*WHAT YOU ARE ASKED TO DO*.
In the entries that follow, the first line to write out is the one containing "Video frames at", and the last is the one containing "Word for word: you". Reproduce that stretch exactly, with nothing before or after it.

*DATA PROVIDED*.
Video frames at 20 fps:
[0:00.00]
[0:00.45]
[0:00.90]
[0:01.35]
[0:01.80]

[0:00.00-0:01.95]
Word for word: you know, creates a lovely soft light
...
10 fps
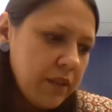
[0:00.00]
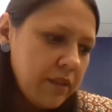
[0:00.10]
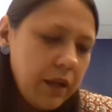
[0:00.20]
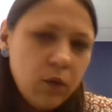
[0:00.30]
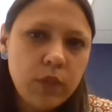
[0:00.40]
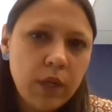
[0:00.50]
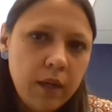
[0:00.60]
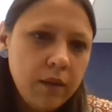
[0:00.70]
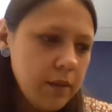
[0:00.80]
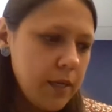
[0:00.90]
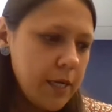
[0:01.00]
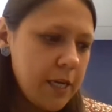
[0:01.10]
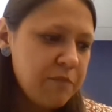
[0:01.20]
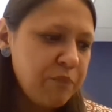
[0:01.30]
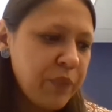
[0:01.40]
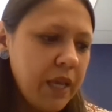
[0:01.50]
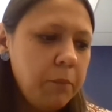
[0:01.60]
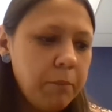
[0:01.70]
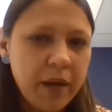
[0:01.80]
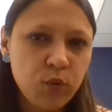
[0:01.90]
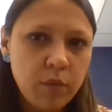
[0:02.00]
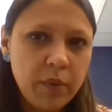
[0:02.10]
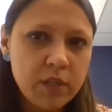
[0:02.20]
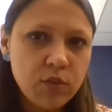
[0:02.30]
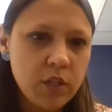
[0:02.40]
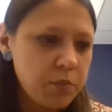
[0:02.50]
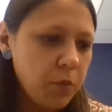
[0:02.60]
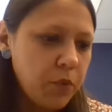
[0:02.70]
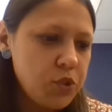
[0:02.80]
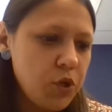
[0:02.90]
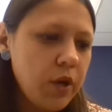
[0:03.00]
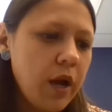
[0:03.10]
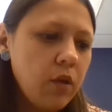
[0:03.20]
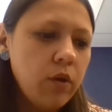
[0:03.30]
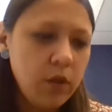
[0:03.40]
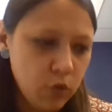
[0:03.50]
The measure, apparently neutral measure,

*RESULT OF THE TASK*.
Video frames at 20 fps:
[0:00.00]
[0:00.45]
[0:00.90]
[0:01.35]
[0:01.80]

[0:00.00-0:01.95]
Word for word: you know, creates a lovely soft light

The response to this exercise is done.